While these anonymous services don't leave direct on-chain traces themselves, the indirect traces they leave within the attack chain still hold valuable traceability. By combining platform-side login records, operation logs, KYC data, social account activity, and on-chain transfer times, frequency, and tools used, professional researchers can build their own hacker information databases and compare them with anonymous email addresses, VPN accounts, and other information within the database. This provides a powerful off-chain path for identity association and behavior tracing when on-chain tracing is blocked.
AI Tools and Analysis
Modern on-chain analytics platforms are advancing automation and intelligence in behavioral profiling. MistTrack MCP, for example, allows natural language API calls through clients like Claude or Cursor to generate address profiles, risk scores, and transaction graphs, improving efficiency and accessibility.
Users can request analysis via MCP-enabled AI tools, e.g., “Please track the fund flow between this address and exchanges, with a depth of 2: [ETH_ADDRESS].” The AI will call MistTrack APIs and return detailed, readable results.
MistTrack MCP currently supports 10+ on-chain analytics tools covering risk identification, address profiling, and transaction graph construction.
AI integration is expected to increase speed, accuracy, and transform profiles from static labels to dynamic behavior sequences.
Building on-chain identity profiles does not necessarily mean real-world identification.

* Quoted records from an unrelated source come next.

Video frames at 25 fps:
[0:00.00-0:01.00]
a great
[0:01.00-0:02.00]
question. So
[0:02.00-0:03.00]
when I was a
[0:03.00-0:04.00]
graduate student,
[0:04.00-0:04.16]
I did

The core goal is to infer organizational control, fund cycles, or structural links with high-risk entities. This method is crucial in addressing complex fraud, layered laundering, and advanced scenarios.
Through continuous analysis of transfers, contract interactions, and cross-chain activity, fragmented wallet addresses can be linked into coherent entity profiles. Just like detectives scrutinize subtle crime scene clues, on-chain analysts must track the logic behind each transfer, authorization, and cross-chain movement to find connections across cases, ultimately building behavioral networks and identity webs. These profiles support tracing paths, reconstructing network structures, and providing reliable evidence for exchanges, project teams, or law enforcement to freeze assets and issue risk warnings.
Case Studies
In on-chain tracking practice, different types of fund flow paths exhibit distinct behavioral characteristics. This section presents selected cases to provide readers with reference perspectives for observing on-chain behavior.

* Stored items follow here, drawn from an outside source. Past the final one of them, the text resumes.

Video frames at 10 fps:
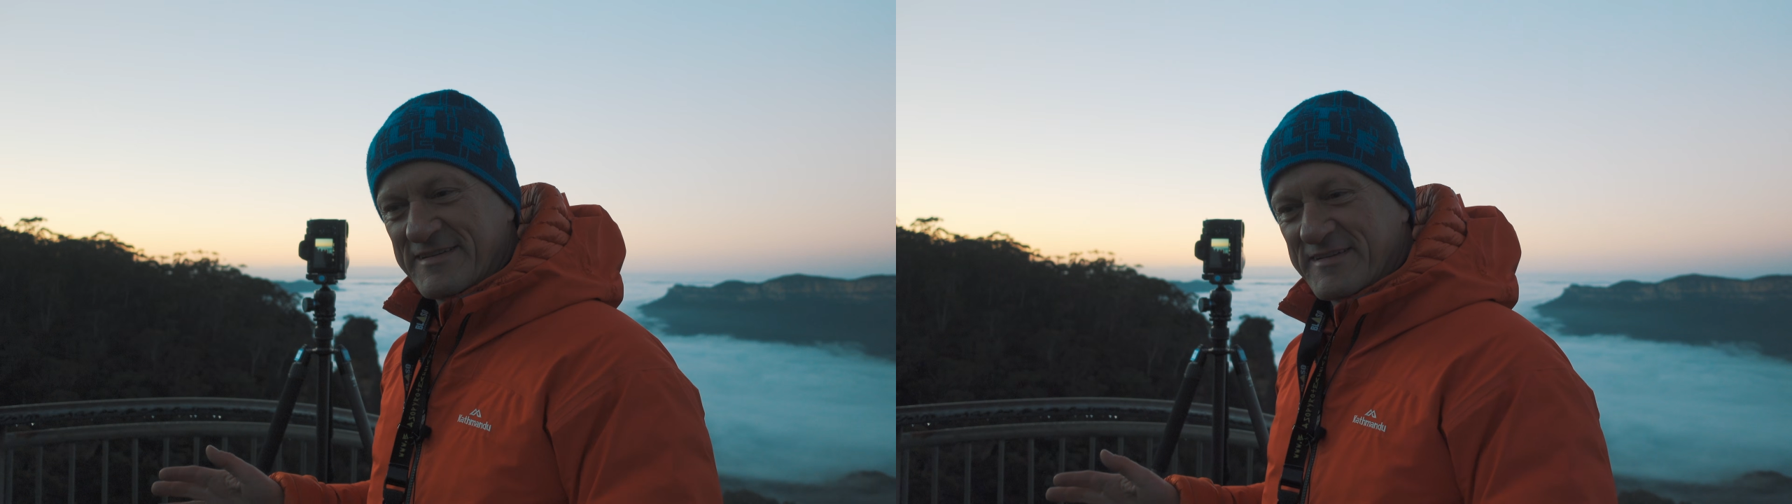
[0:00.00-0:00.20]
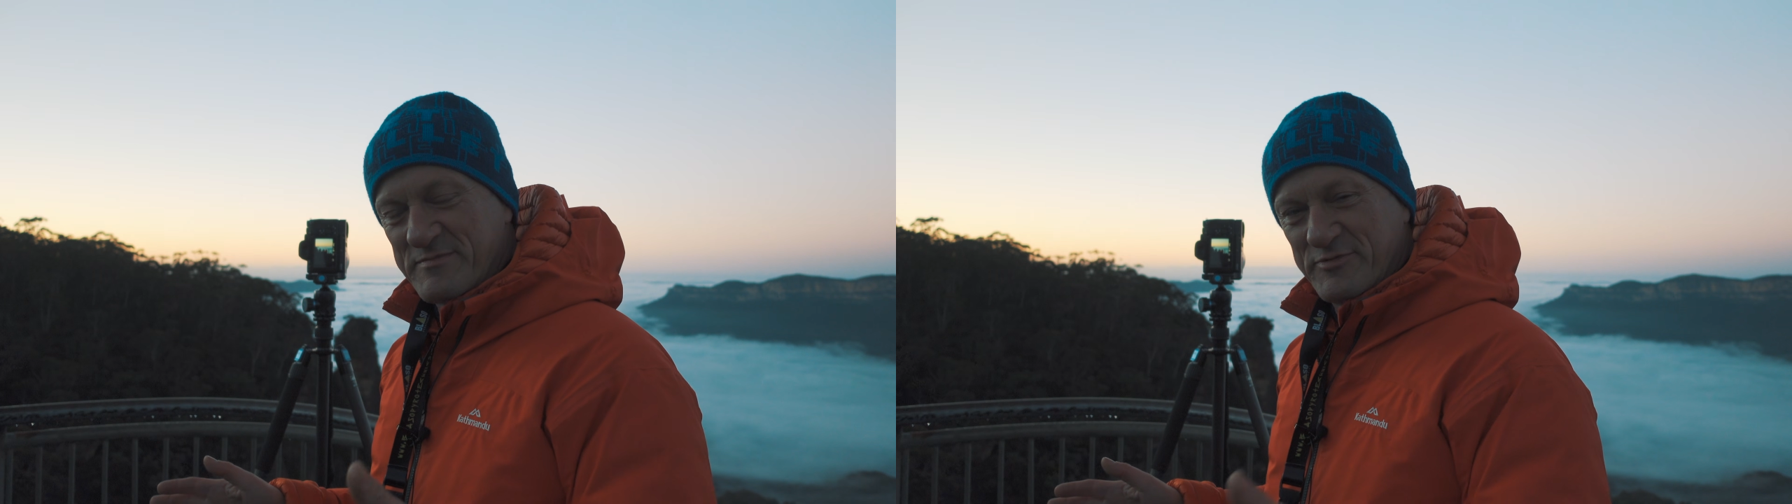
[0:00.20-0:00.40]

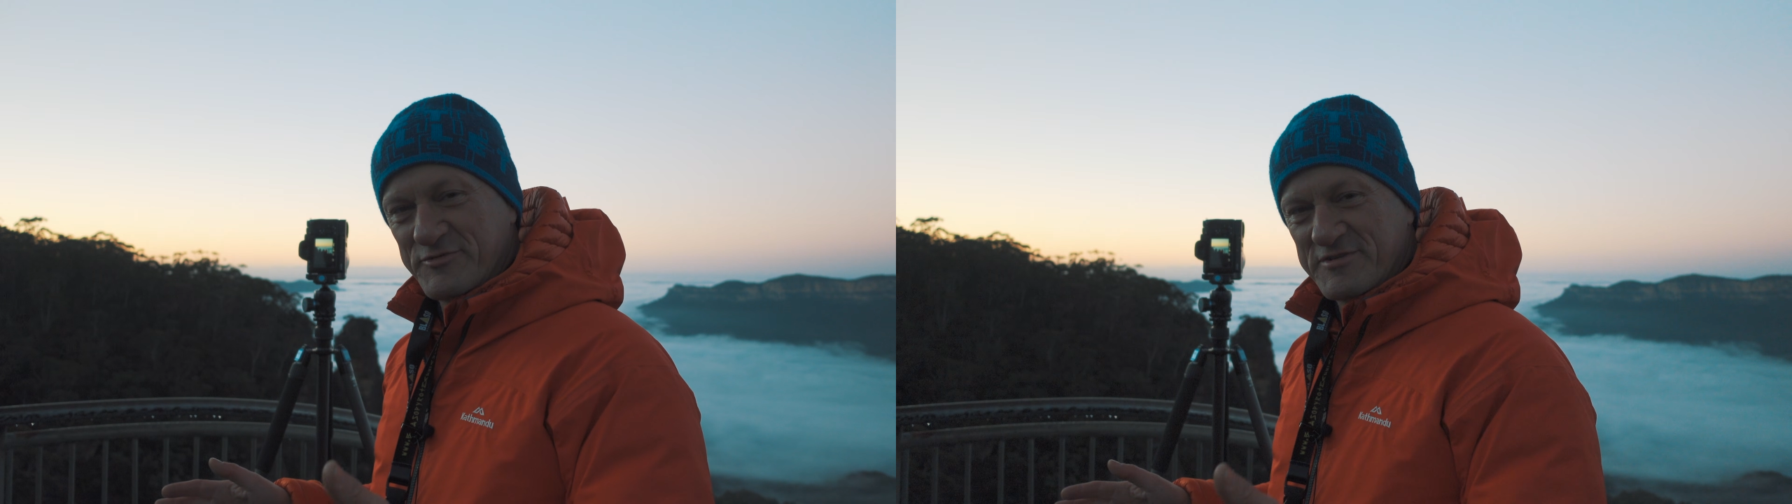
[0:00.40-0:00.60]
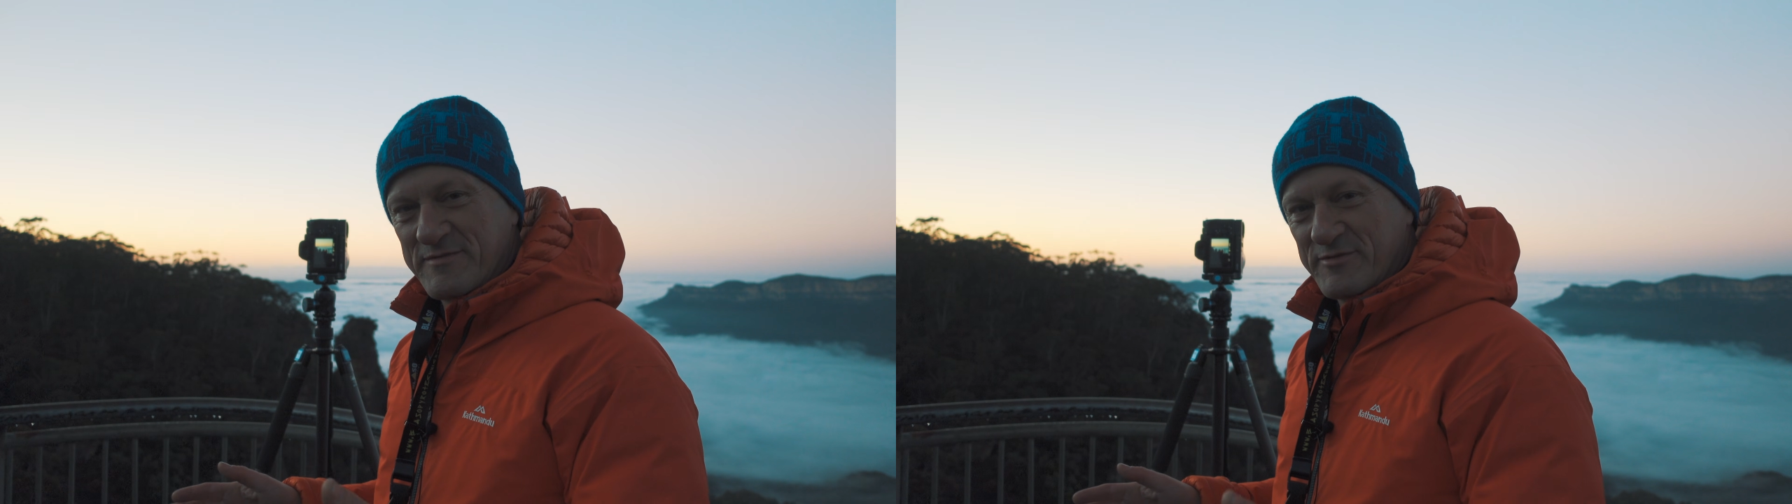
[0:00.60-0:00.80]
in
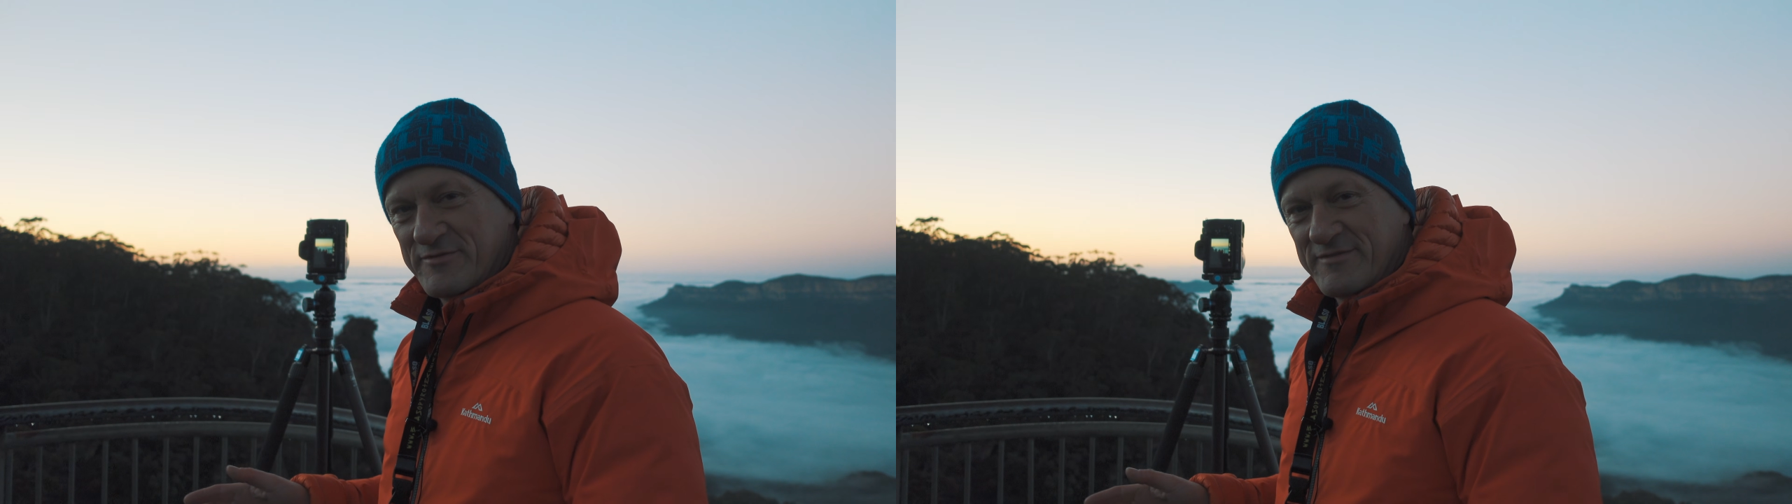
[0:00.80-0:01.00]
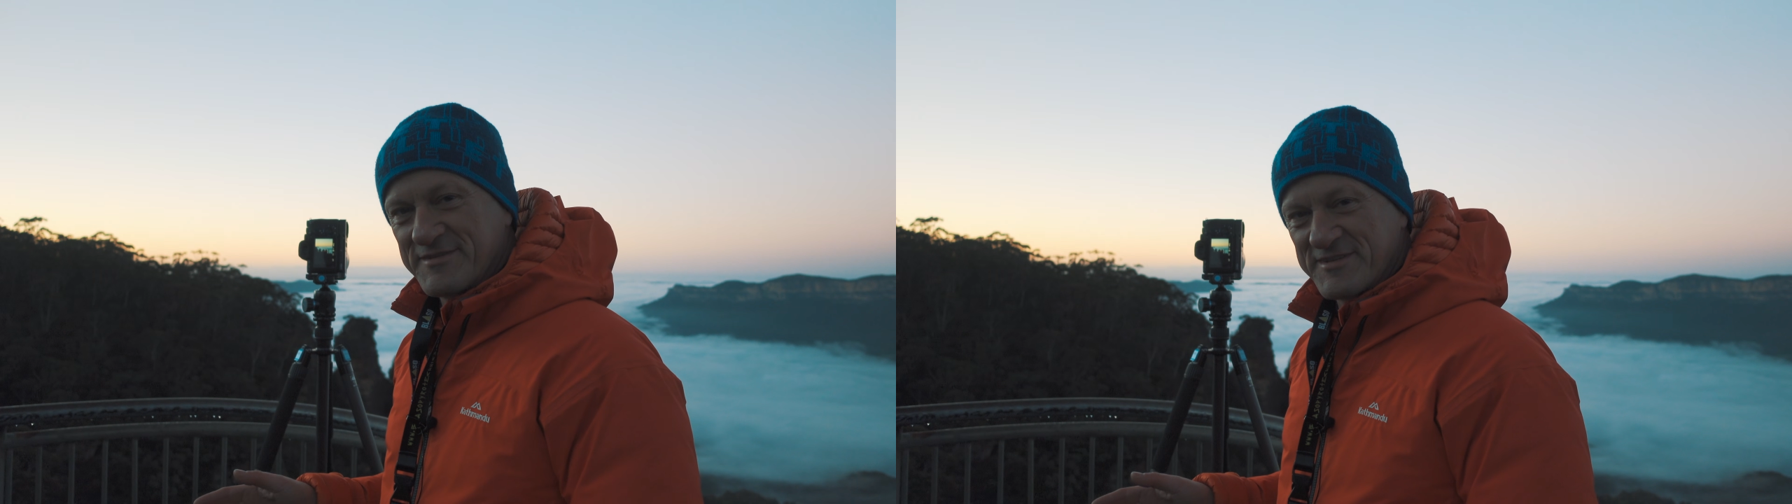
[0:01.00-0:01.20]
portrait
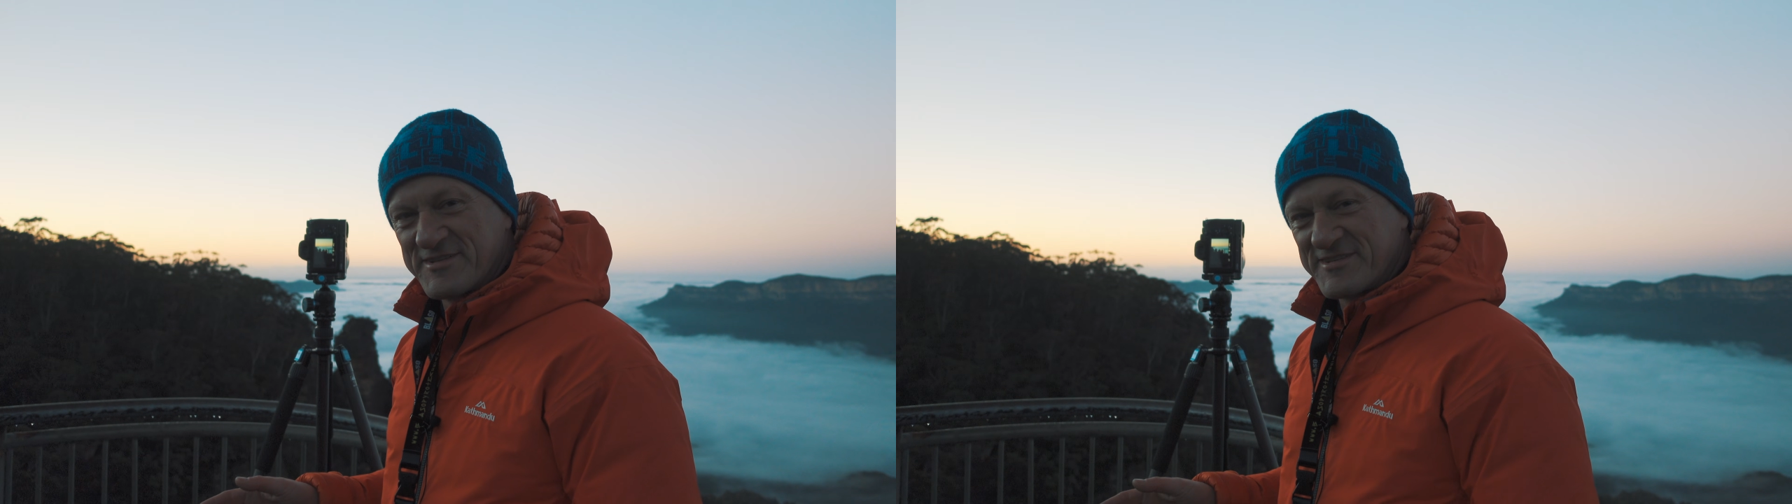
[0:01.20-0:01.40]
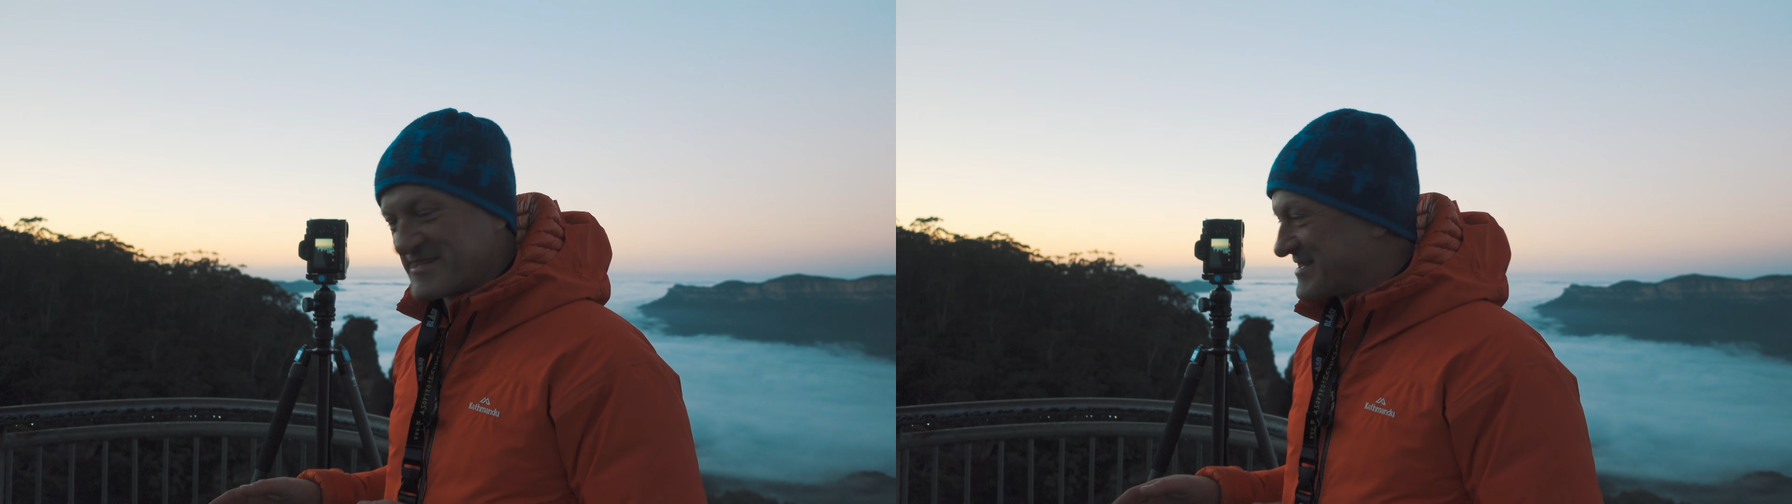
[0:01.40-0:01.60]
mode to stitch this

Case 1: Peel Chain Tracking
On August 3, 2016, the well-known cryptocurrency exchange Bitfinex announced a hack that resulted in the theft of approximately 119,755 BTC. At that time, this amounted to roughly $60 million, or about $4.5 billion in total value based on contemporary pricing. MistTrack analysis showed that the stolen assets were initially dispersed across 2,072 wallet addresses, which were labeled as follows:
Starting January 2017, the hacker began intensive fund transfers. Analyzing the 2,072 addresses revealed that most funds were moved using a peel chain method. MistTrack tracked approximately 30.6781 BTC from a Bitfinex platform address to the hacker address 19Xs96FQJ5mMbb7Xf7NXMDeHbsHqY1HBDM, and then via two straight transfers to 3CA1UDYQy47Z46HKCVqRV8b1XVduocWAcW.
Examining 3CA1UDYQy47Z46HKCVqRV8b1XVduocWAcW’s flow:
- 30.6675 BTC was split into 2.27 BTC and 28.39 BTC and sent to addresses 1 and 2.
- Address 1 further split 2.27 BTC into 0.16 BTC and 2.11 BTC to addresses 3 and 4.
- Address 3 repeated the splitting with 0.16 BTC into addresses 5 and 6, and so on.
For a more intuitive presentation, we've captured a portion of the fund flow.
As can be seen in the image above, funds were transferred to two addresses, which were then each transferred to two other addresses. The amounts gradually decreased, and the addresses appeared in increasing numbers, until some funds were eventually transferred out through Wasabi CoinJoin mixers or to the Hydra Market darknet market. Of course, this is only a small portion of the funds, but it's clear that the hackers were very patient in evading tracking. Let's take another hacker address, 1BprR3VRh8AsJVXFR8uNzzZJnyMhF1gyQE, as an example. According to MistTrack, this hacker address stole 271.22 BTC.
We then tracked the large transfer addresses:
Although the transfer of small amounts of funds is omitted, we can still clearly see the characteristics of the Peel Chain technique:
- Generally starts with a single "dirty" address;
- Usually continuously split into two addresses;
- Split into large and small amounts;
- Funds are parked or mixed or enter exchanges/darknet platforms.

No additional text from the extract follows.